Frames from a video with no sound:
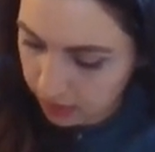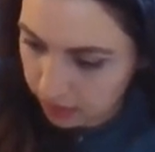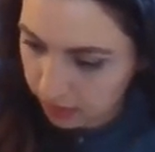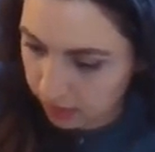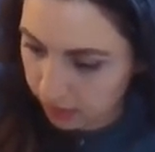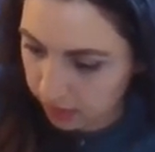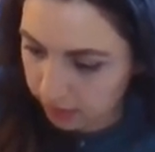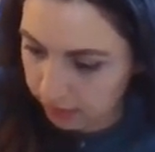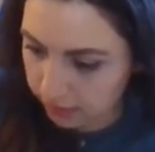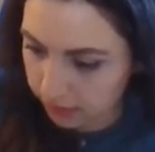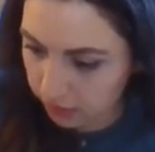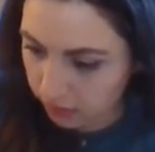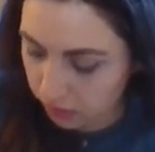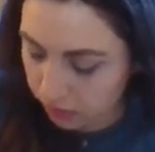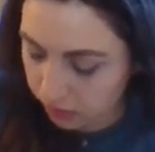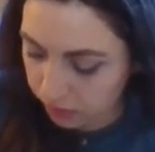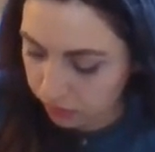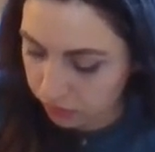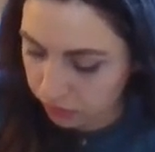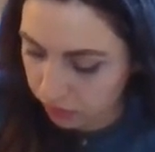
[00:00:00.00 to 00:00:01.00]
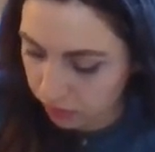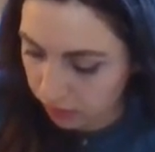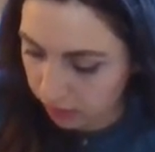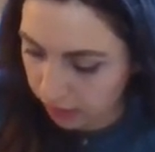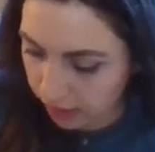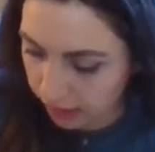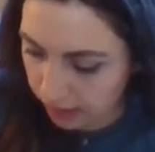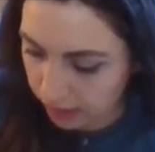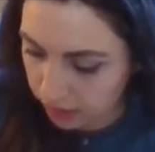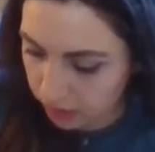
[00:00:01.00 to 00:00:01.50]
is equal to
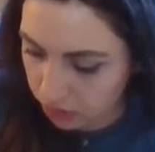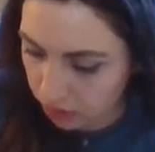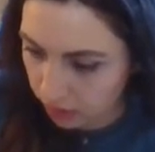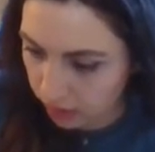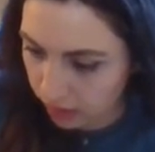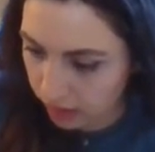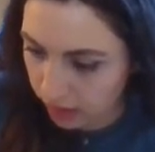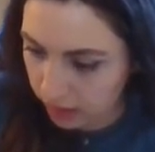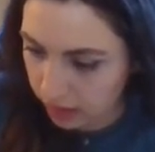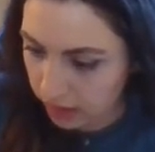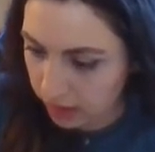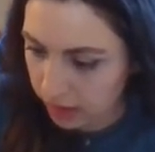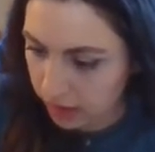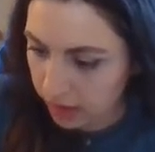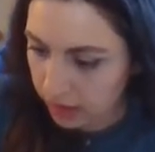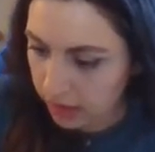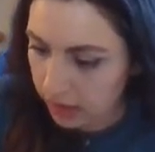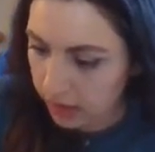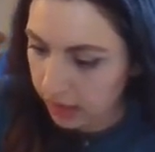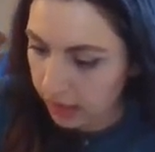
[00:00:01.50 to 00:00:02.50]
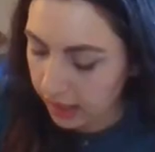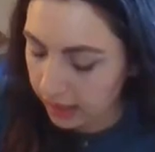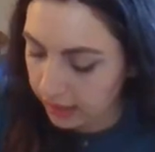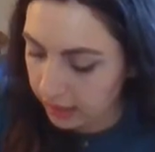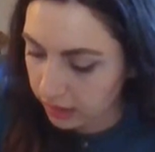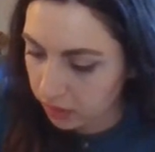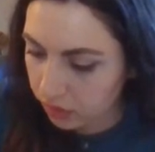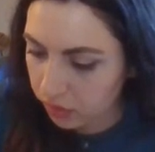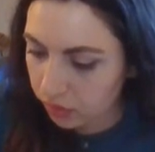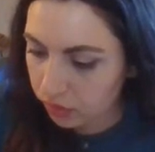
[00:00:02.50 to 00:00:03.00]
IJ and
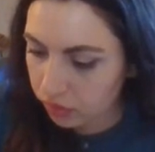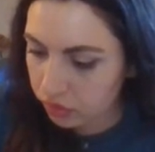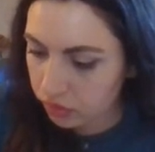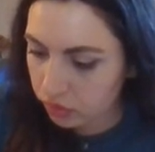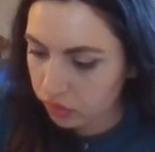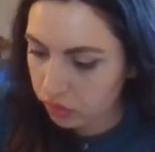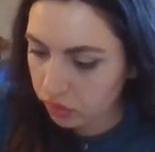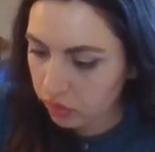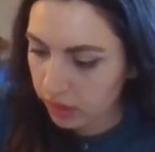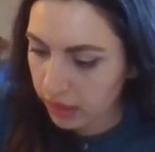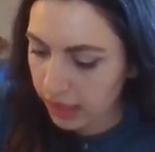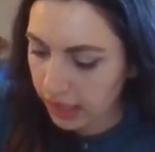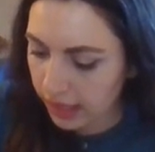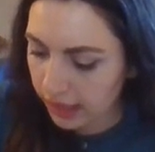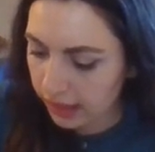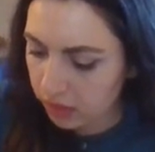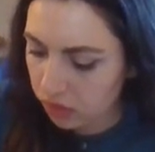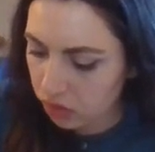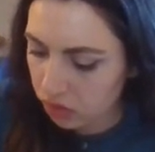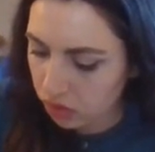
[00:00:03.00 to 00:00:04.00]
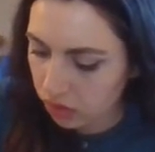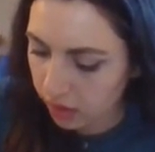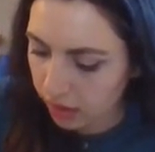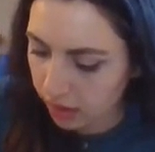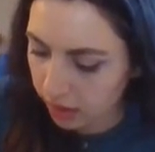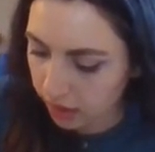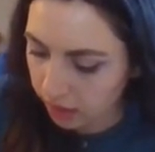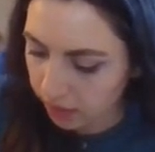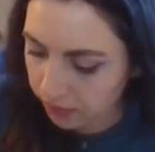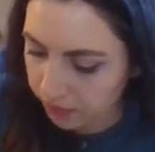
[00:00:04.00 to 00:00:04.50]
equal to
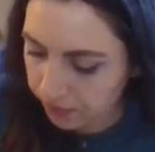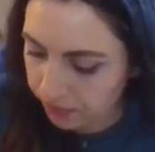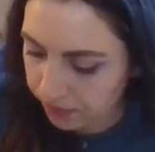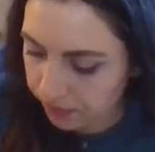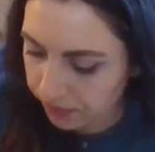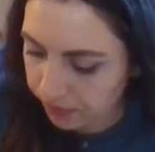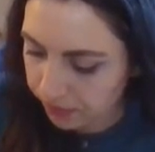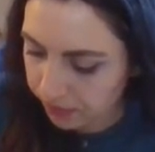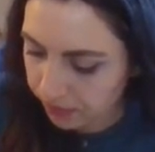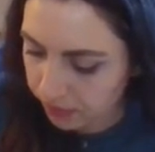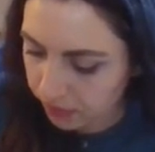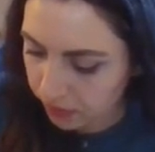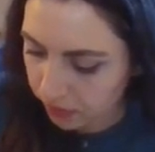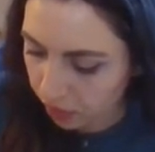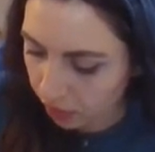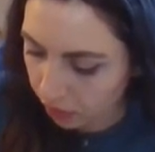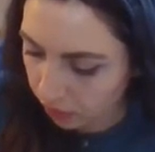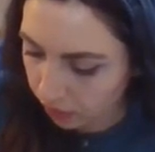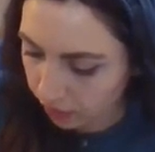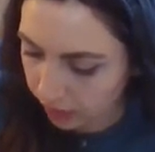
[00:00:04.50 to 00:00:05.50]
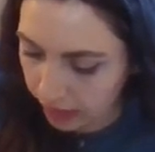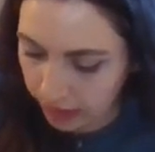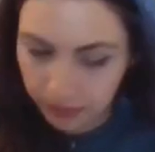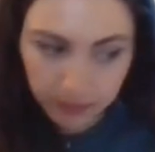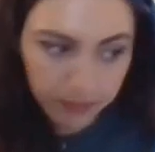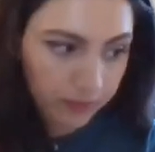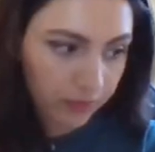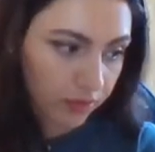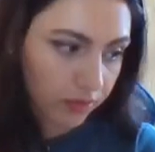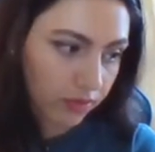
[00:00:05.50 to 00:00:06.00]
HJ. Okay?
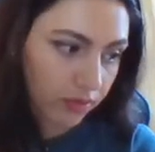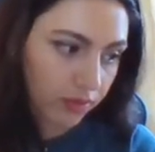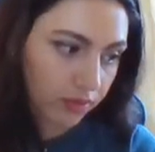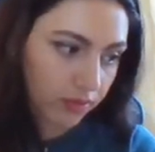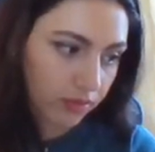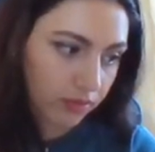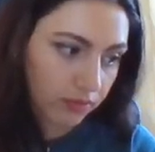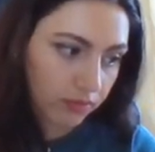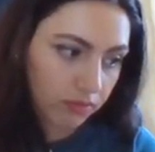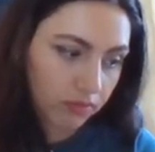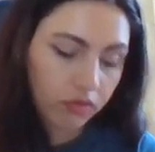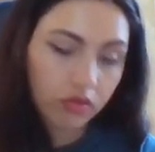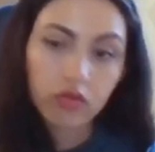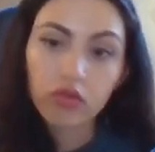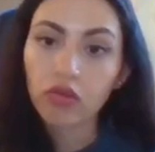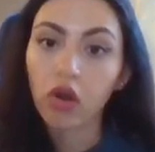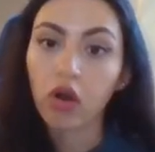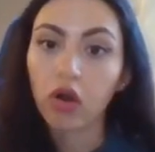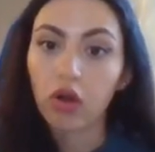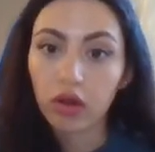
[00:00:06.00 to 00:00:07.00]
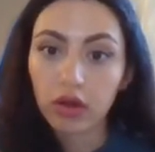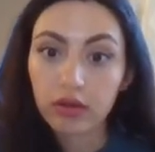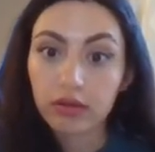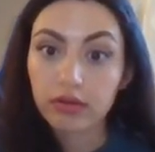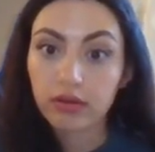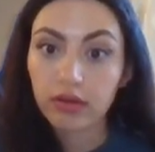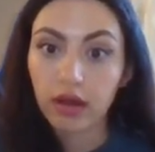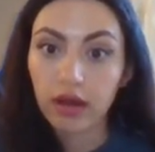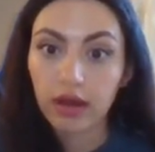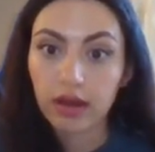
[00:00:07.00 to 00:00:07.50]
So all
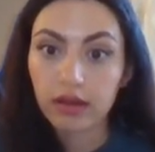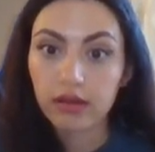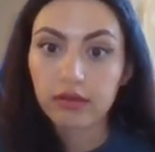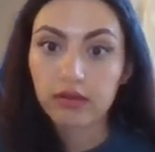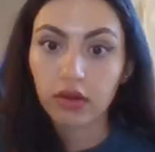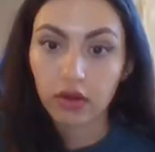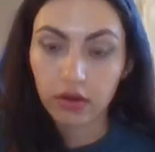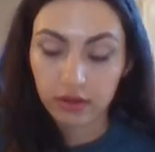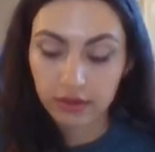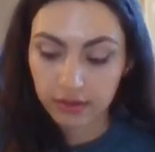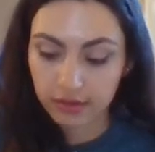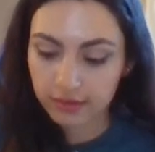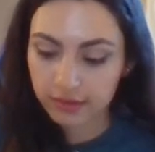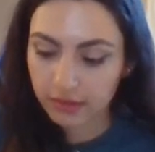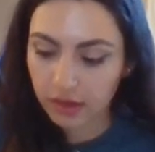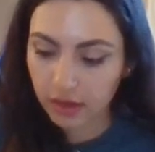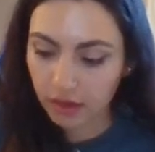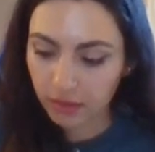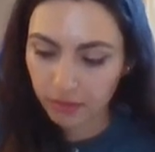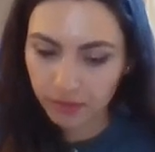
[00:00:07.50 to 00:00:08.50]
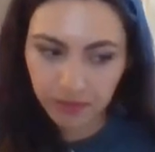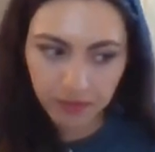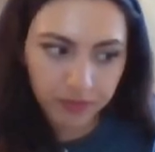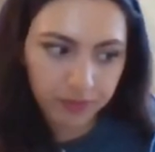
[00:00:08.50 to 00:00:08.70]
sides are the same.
■ ■ ■ ■ ■ ■ ■
What to do -> Could you reproduce every record above exactly, leaving out the pictures?

Response area ->
Frames from a video with no sound:
[00:00:00.00 to 00:00:01.00]
[00:00:01.00 to 00:00:01.50]
is equal to
[00:00:01.50 to 00:00:02.50]
[00:00:02.50 to 00:00:03.00]
IJ and
[00:00:03.00 to 00:00:04.00]
[00:00:04.00 to 00:00:04.50]
equal to
[00:00:04.50 to 00:00:05.50]
[00:00:05.50 to 00:00:06.00]
HJ. Okay?
[00:00:06.00 to 00:00:07.00]
[00:00:07.00 to 00:00:07.50]
So all
[00:00:07.50 to 00:00:08.50]
[00:00:08.50 to 00:00:08.70]
sides are the same.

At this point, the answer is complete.